**YOUR OBJECTIVE:** Nothing but the text of the listing, repeated exactly, belongs in the answer; leave the images out.

**MATERIAL PROVIDED:**

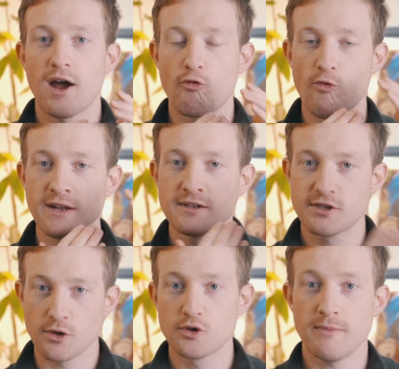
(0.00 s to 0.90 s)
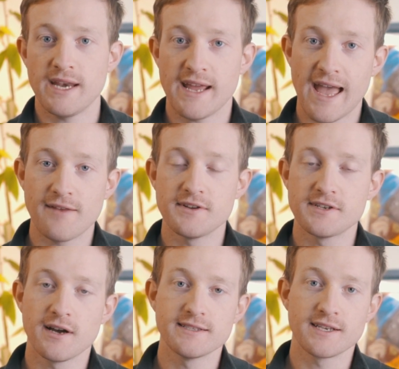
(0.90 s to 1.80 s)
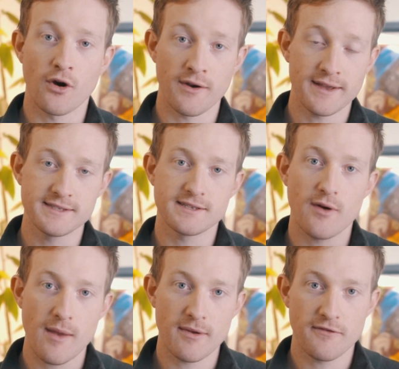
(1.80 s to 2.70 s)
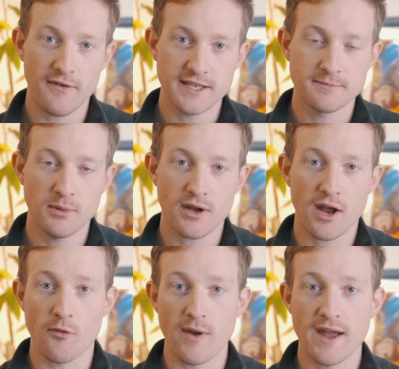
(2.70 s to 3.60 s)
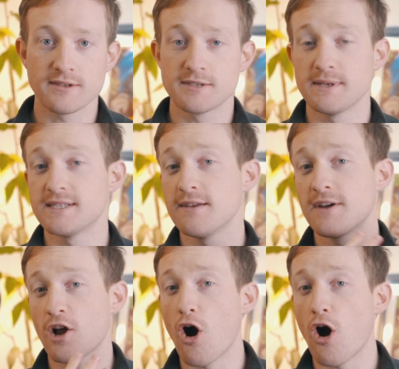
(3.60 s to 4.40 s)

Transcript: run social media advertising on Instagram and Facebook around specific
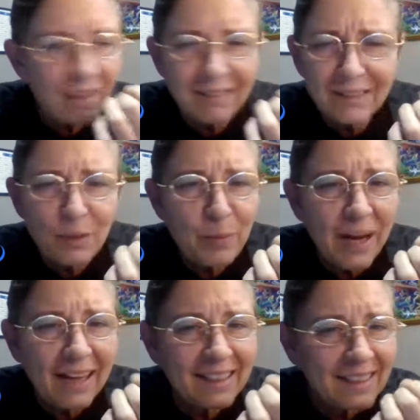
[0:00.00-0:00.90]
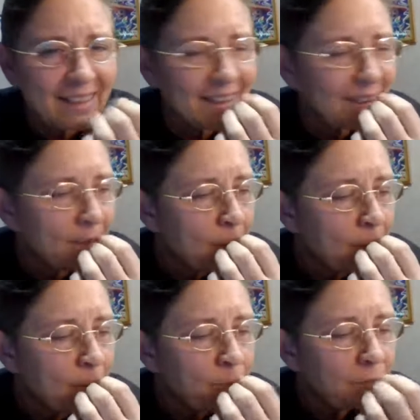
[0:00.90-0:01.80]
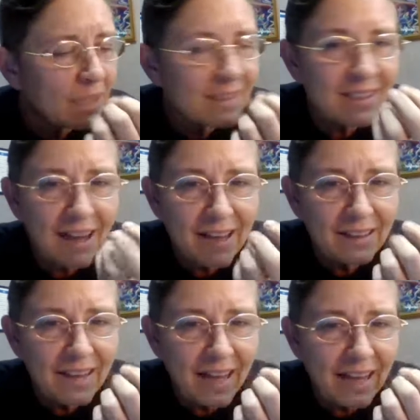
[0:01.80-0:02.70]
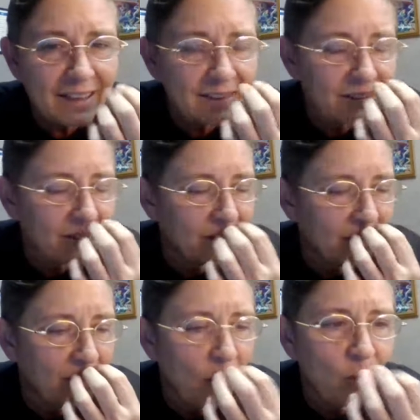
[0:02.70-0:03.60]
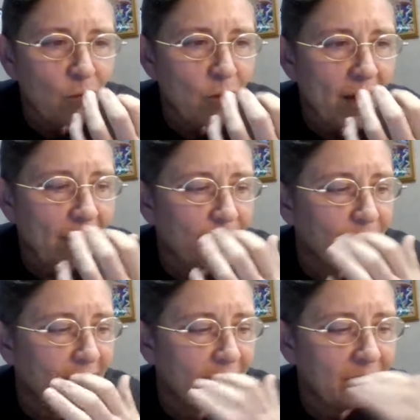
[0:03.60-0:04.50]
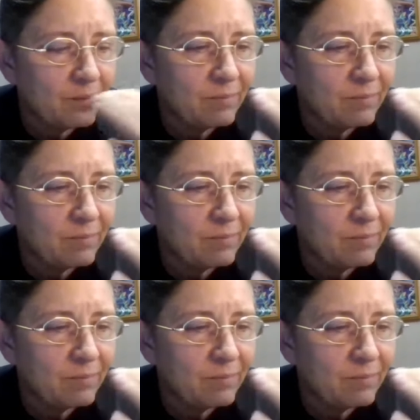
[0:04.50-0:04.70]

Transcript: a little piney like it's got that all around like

**WRITTEN RESPONSE:**
(0.00 s to 0.90 s)
(0.90 s to 1.80 s)
(1.80 s to 2.70 s)
(2.70 s to 3.60 s)
(3.60 s to 4.40 s)

Transcript: run social media advertising on Instagram and Facebook around specific
[0:00.00-0:00.90]
[0:00.90-0:01.80]
[0:01.80-0:02.70]
[0:02.70-0:03.60]
[0:03.60-0:04.50]
[0:04.50-0:04.70]

Transcript: a little piney like it's got that all around like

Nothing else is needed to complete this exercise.